# getting my first road bike -- need help!



## gto-demon (Sep 12, 2012)

so after a few months of saving and selling my mountain bike, i've finally saved enough money to get my first official road bike. 
Not to lie, i have no clue when coming down to road bikes. but i do have 6 years of mountain biking experiencing, and have done a few charity bike rides and 2 gran fondos with a cheapo commuter bike!.

i've been to a couple bike shops and have tried a few different bikes, and is working on a $2k budget *hopefully less* (that includes pedals, shoes, helmet..etc). however i cannot seem to find much difference between the bikes i've tried.. maybe it's the lack of experience i have in this sport or i'm just that oblivious!be ...
i think i'm leaning more towards a more endurance bike since it seems like i only participate in longer rides over full on races. And, i was told that endurance bikes would probably be the best way to start off if i want to do a bit of everything! 

Im hoping that the bike would allow me to ride for atleast 3, 4 with having the ability to compete and upgrade in the future also. 
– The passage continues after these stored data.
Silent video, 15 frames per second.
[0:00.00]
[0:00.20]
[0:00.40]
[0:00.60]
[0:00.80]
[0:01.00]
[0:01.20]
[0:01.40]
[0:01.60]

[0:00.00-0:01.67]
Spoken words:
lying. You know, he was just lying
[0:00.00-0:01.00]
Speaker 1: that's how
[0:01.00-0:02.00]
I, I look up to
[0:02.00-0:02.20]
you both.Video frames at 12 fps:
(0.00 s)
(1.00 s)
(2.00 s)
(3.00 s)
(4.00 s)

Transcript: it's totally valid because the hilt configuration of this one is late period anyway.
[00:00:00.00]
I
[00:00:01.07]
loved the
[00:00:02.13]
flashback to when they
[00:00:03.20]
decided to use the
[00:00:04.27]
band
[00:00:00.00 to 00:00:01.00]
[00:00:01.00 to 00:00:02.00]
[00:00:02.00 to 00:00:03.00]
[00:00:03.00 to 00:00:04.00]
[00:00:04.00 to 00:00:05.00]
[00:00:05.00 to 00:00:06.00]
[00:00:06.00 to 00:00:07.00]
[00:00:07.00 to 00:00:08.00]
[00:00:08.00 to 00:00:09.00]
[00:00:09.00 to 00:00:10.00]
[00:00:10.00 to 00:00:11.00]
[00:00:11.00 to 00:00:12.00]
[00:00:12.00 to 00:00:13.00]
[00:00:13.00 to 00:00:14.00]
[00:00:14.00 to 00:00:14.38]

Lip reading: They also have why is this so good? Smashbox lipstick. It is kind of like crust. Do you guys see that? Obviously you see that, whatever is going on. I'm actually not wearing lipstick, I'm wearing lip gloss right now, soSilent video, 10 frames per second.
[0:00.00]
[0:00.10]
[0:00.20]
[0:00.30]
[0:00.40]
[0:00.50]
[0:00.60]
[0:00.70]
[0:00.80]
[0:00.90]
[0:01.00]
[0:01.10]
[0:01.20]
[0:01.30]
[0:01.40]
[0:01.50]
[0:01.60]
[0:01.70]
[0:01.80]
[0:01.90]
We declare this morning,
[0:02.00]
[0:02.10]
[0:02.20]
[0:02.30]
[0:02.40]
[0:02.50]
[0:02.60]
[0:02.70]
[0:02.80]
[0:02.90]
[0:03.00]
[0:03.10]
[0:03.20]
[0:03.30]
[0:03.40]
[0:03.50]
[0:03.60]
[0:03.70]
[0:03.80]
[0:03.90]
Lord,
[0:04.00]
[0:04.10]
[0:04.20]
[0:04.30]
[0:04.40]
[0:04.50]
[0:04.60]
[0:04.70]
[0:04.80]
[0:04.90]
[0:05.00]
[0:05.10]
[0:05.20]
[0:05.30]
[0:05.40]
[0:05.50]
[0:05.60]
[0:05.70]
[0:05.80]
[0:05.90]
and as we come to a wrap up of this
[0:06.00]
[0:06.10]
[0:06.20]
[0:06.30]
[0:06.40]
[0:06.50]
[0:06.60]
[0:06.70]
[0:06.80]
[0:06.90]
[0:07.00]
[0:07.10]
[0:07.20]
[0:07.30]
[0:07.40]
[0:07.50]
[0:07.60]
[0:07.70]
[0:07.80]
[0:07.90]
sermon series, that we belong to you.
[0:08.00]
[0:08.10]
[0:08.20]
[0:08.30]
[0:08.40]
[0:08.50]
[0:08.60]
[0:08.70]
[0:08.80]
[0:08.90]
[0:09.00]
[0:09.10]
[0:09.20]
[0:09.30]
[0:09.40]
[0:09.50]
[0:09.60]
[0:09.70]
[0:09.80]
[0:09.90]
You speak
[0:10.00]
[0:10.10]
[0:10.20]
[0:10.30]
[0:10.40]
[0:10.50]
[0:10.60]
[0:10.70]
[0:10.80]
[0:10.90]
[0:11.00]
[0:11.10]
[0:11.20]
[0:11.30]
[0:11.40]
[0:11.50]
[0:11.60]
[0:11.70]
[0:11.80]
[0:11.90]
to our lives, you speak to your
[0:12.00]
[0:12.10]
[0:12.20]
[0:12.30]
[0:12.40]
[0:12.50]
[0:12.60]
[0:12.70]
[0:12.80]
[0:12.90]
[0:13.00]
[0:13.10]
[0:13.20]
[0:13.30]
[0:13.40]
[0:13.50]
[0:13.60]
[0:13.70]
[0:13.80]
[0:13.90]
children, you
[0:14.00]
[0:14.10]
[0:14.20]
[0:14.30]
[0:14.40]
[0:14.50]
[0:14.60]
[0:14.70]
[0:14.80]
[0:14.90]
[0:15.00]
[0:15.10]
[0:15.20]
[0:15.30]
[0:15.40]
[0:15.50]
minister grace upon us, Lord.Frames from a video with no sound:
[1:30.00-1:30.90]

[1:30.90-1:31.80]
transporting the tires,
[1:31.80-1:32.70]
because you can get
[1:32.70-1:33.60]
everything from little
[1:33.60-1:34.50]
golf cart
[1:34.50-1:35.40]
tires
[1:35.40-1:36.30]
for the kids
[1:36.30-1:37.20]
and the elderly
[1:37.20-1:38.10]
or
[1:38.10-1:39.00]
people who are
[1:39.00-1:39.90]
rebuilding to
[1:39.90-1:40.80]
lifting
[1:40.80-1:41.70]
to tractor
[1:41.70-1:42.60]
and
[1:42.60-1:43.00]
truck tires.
anyways, i narrowed my selection down to a few bikes which i like and are going on clearance right now:

2012 Norco valence Carbon 3 $1299.99 (reg $ 1,899)
2012 Giant Defy Advanced 3 $1999 (reg $2,799)
2012 Giant Defy 2 $949 (reg $1,189) 
2012 Giant Avail Advanced 3 $1999 (reg $2,799)
2011 Specialized Allez Comp Apex Compact $1299.99 (reg $1975)


i was leaning towards the norco valence C3..mostly because of the price for the carbon fiber frame and fork, and also running on Shimano 105s. however, i cant find any reviews by users online talking about this bike.. which makes me kind of iffy trying to commit to this bike. 

Any suggestions comments? 

any help is appreciated!
thanks! :thumbsup:


ps:for some reason i got fitted on a M for giant frames, a 51cm on the norco valence and 54cm on the specialized? :S .. confused... i'm about 5'7 - 5'8 :idea:


----------



## charlox5 (Jan 31, 2011)

don't worry too much about frame size, regardless of the size, if it fits, it fits. however, the Giant M and specilalized 54 are similar seat tube lengths, whereas the 51 on the norco is an outlier. 

without going into my personal preferences on frame models, because who cares what I think, i will say the single most important thing about sizing a frame is to make it will accomodate your fit. equipment, weight, frame material are all secondary to fit. that being said, test ride the bikes you are considering and carefully consider which feels best. i would say to even ignore price for the time being, as the few hundred you save (though, in this instance, it is a significant amount) will seem minor if you buy a bike that doesn't fit/isn't right for you.


----------



## PJ352 (Dec 5, 2007)

Starting at the bottom of your post and working my way up, re: your being sized to M, 51cm, 54cm frame sizes, don't fret about it. Since there are no industry standards for measuring to determine frame sizes, the numbers affixed to the frames are pretty much arbitrary. What matters are the _numbers _(mainly effective top tube length and head tube height) that make up a bikes geometry. 

Next, a bike should suite the riders intended uses, so while I agree that longer endurance/ charity type rides would lend credence to your wanting a relaxed geo bike, that's not necessarily true. So it's best to sample both race and relaxed geo bikes, then decide on your preference. FWIW, many of us don't race, but prefer the quicker handling and slightly more aggressive rider position that race bikes offer. 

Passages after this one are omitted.